In this way, as long as there is a common column in all the tables with a unique identifier, Power BI will automatically relate these tables to us.
As we have seen, if we want the fact table to remain in the center of the model, we recommend that, when loading the data, or applying and closing the changes in the Power BI editor, first select the matrix table or table of facts, and then select the rest of the tables.
To see the data model, we have to go as we already know to the Power BI data model module, which is in the vertical menu on the left. There we will see all the tables that have been created when importing the data. As we have also seen in the example, to create a relationship between two tables we just have to drag the name of the field or column from the table to the other column or field of the other table with which we want to establish a relationship. On the contrary, to delete a relationship between tables, we just have to right-click on the line that joins the two tables and click on “Delete”.
From the taskbar, when we have the data model on the screen, we will be able to manage the relationships between tables also from the Power BI "Manage relationships" tool.
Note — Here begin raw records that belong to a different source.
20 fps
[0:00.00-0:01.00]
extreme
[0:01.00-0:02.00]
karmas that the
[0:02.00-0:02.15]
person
From here, when we click, we will see a window from which we can manage the table relationships of the model, and connect tables or remove the relationship between tables.
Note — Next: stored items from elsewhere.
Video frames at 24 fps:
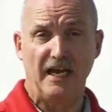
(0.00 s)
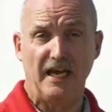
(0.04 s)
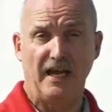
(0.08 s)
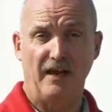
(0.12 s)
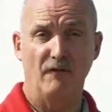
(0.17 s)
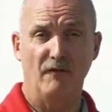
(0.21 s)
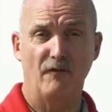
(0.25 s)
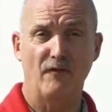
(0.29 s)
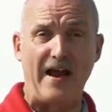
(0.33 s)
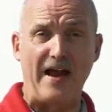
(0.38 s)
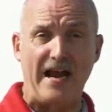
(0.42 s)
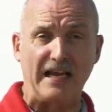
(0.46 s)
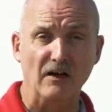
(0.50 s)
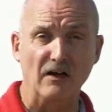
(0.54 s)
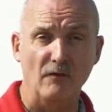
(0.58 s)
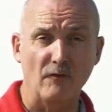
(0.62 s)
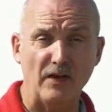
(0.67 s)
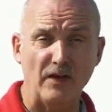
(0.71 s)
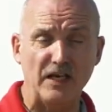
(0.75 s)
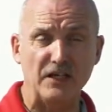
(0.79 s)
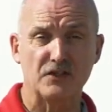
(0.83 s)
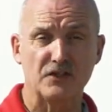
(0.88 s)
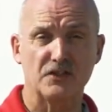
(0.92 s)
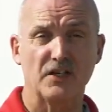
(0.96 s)
In fact, the
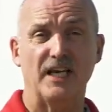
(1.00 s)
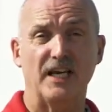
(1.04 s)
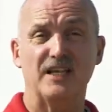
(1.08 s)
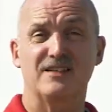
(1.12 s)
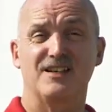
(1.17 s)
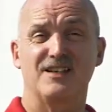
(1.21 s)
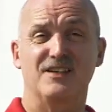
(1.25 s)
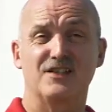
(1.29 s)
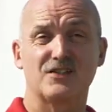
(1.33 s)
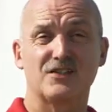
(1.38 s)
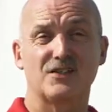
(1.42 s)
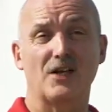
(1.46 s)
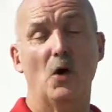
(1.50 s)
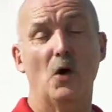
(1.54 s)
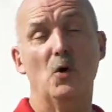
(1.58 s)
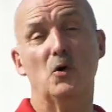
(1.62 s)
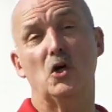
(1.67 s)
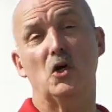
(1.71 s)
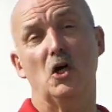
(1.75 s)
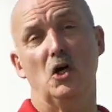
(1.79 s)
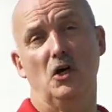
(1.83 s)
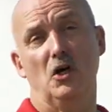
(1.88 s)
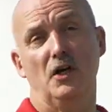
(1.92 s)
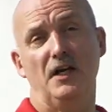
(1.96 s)
V6 is so
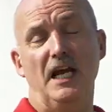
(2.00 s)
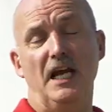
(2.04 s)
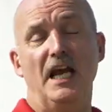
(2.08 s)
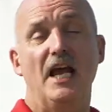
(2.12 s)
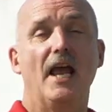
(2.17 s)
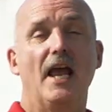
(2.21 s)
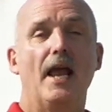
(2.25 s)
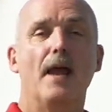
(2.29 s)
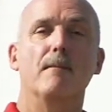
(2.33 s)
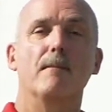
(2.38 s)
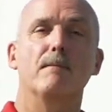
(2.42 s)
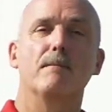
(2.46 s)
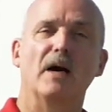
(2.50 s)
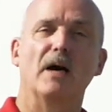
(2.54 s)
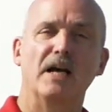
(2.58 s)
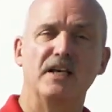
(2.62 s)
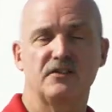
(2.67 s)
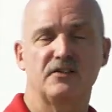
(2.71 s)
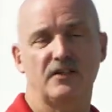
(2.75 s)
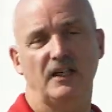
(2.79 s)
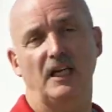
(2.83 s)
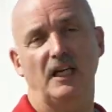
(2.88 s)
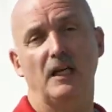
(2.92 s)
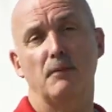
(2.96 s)
good, it
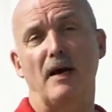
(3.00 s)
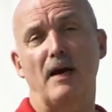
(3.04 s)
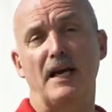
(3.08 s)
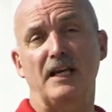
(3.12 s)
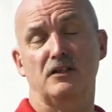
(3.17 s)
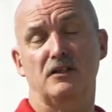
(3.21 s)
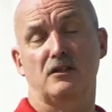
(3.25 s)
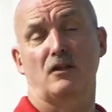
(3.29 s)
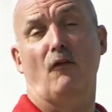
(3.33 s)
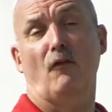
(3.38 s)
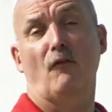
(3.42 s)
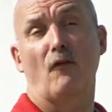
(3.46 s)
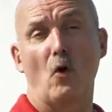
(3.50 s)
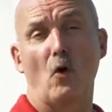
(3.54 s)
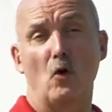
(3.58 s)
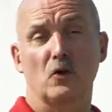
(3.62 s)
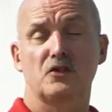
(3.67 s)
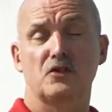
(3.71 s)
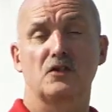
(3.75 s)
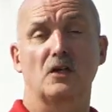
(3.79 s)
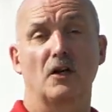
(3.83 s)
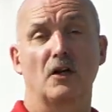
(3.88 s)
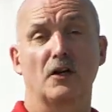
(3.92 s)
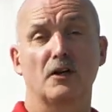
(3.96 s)
basically makes the
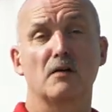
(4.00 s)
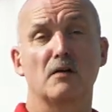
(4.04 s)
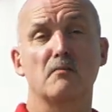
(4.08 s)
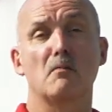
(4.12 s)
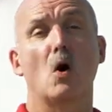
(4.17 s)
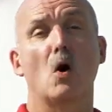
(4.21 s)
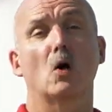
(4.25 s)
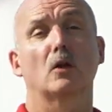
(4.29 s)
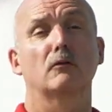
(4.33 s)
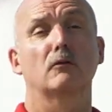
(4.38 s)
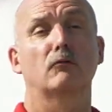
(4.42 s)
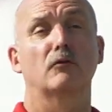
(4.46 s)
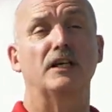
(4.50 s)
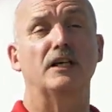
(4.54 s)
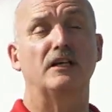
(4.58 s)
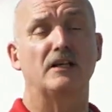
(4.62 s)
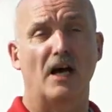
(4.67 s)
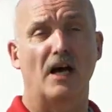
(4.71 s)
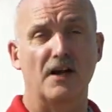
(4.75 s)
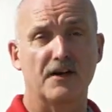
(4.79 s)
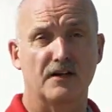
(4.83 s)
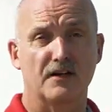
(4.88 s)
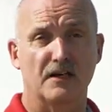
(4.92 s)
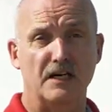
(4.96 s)
four-cylinder model
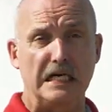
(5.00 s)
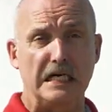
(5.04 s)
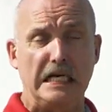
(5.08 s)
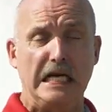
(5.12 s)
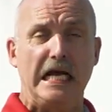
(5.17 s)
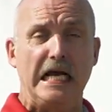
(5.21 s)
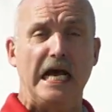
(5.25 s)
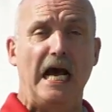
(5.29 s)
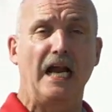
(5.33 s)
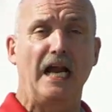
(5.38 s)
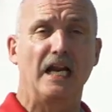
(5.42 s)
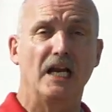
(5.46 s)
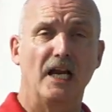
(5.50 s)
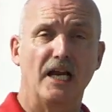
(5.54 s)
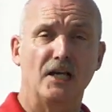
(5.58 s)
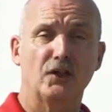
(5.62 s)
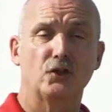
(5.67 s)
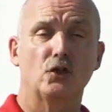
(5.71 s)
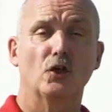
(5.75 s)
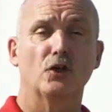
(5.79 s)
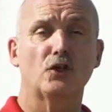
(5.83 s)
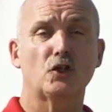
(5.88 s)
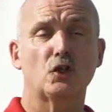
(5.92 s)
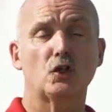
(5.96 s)
redundant
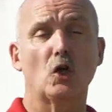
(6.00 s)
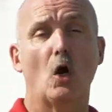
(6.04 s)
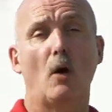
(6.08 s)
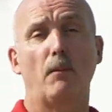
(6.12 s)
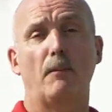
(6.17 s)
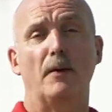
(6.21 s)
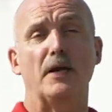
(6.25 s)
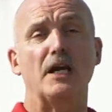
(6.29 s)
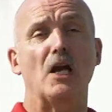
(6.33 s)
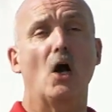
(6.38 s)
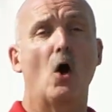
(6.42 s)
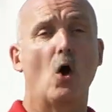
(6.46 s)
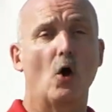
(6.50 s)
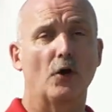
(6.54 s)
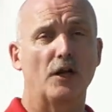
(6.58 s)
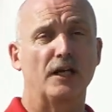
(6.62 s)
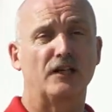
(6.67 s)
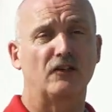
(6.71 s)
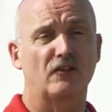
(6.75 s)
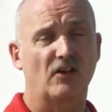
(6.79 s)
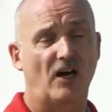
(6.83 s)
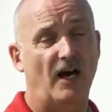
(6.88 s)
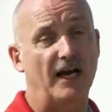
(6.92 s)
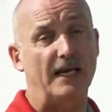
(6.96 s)
unless you're shopping on a
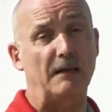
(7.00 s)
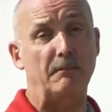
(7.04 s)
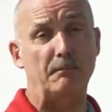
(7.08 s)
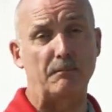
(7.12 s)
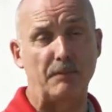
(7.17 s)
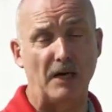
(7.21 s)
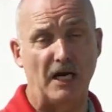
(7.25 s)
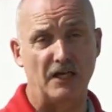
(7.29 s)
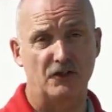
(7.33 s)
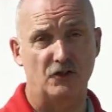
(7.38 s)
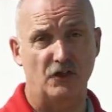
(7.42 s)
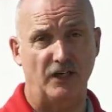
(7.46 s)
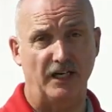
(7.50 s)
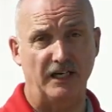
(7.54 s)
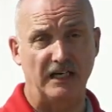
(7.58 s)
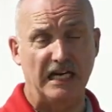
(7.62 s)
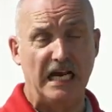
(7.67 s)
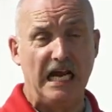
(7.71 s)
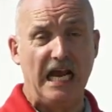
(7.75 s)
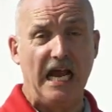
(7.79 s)
tight budget.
How to make a star model in Power BI?
The star data model, as we saw in what a data model is in Power BI, is a type of model in which we have a table of facts or facts that would be connected to several tables (dimensions) that have complementary information. (attributes) of the facts.
Continuing with our example, the first model that was created is a star model in which we have a matrix table with facts, which would be sales in the example, and another series of tables with attributes of the sale, such as the date. in which the sale took place, the location of the sales, if it was an offline or digital sale, …
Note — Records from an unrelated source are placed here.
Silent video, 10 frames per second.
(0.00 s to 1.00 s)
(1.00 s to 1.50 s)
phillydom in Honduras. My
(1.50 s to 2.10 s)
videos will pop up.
A star model in Power BI presents a parent table that is the only one connected to the other tables in the model; And the rest of the model tables are only connected to the matrix or fact table.
This process that we just saw is done to calculate a measure in Measure in Power BI. As we have mentioned, Power BI uses its own language to be able to perform simple and complex operations, and it is called DAX. In this case we have used the measures, and the DAX programming language to be able to do a concatenation. But we can create a new column, and the Power BI measures to carry out as many operations as necessary to be able to subsequently carry out the report with all the KPIS or values that must be included in the report. Once we have made our model, it is precisely the time to review the information we have, make sure that all the tables are connected, and it is also time to see if we want to perform any new operations on the tables: addition, subtraction, calculation of ratios , etc.
Using the logic of Excel, we can create new measures with DAX that allow us to expand the information we have in the tables. It is common to have to do this type of operation since when gathering data in Power BI, the possibility arises of making calculations that we could not do before. Precisely for this reason, just before starting to build our reports, we have to review the available information and assess whether we want to perform any operation or calculation.